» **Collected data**
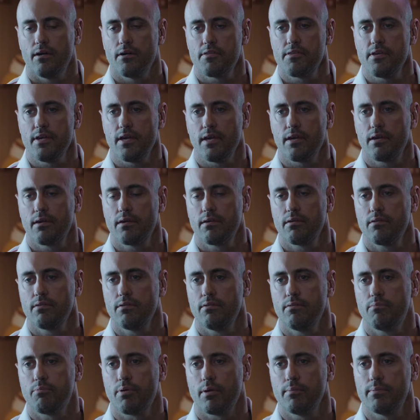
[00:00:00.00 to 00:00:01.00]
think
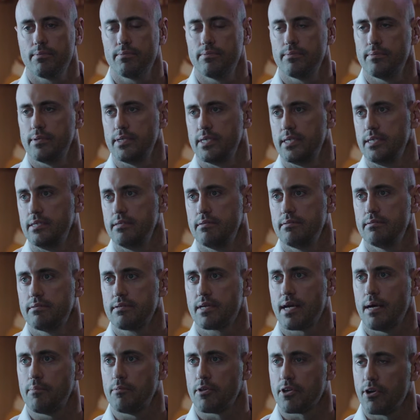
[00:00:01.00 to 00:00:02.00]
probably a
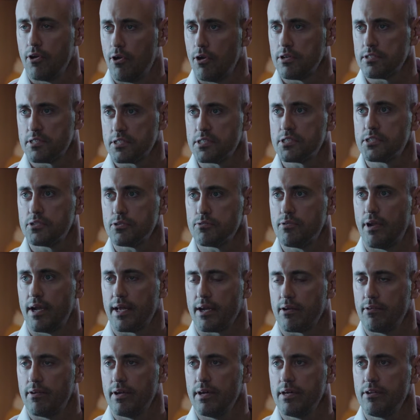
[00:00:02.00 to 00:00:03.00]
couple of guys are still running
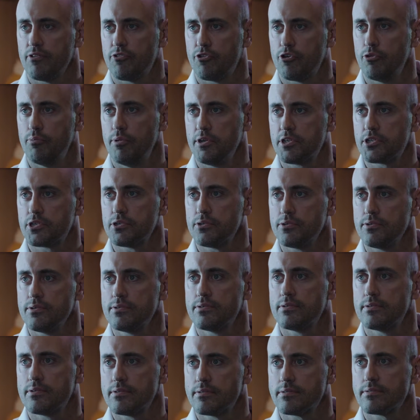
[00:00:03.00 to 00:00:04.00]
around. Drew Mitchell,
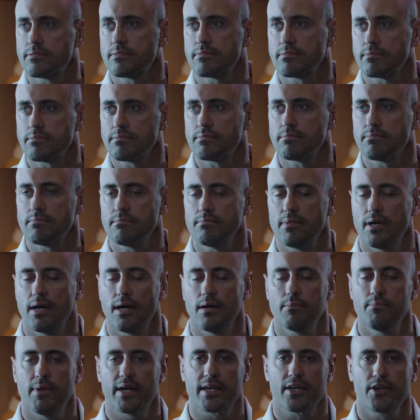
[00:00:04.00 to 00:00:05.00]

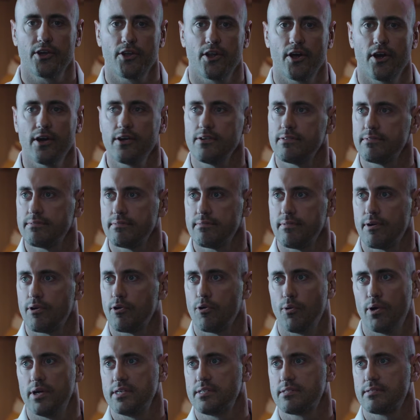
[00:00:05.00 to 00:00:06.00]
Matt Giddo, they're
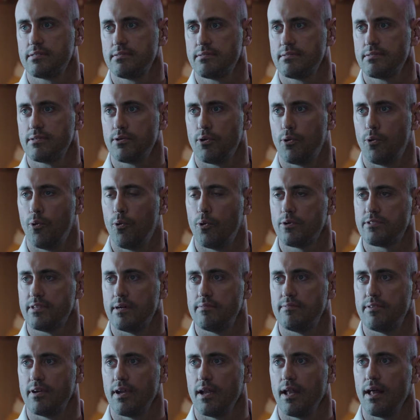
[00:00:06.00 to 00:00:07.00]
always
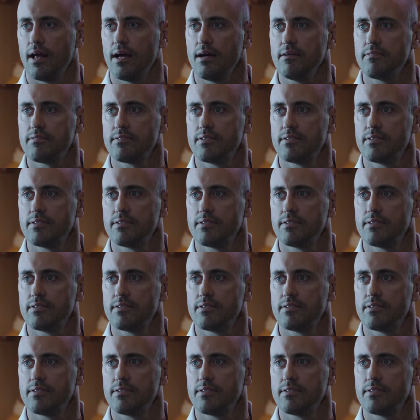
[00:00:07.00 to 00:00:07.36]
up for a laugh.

» **WHAT IS REQUIRED**
Once the pictures are set aside, transcribe the remaining lines above exactly.

» **WRITTEN ANSWER**
[00:00:00.00 to 00:00:01.00]
think
[00:00:01.00 to 00:00:02.00]
probably a
[00:00:02.00 to 00:00:03.00]
couple of guys are still running
[00:00:03.00 to 00:00:04.00]
around. Drew Mitchell,
[00:00:04.00 to 00:00:05.00]

[00:00:05.00 to 00:00:06.00]
Matt Giddo, they're
[00:00:06.00 to 00:00:07.00]
always
[00:00:07.00 to 00:00:07.36]
up for a laugh.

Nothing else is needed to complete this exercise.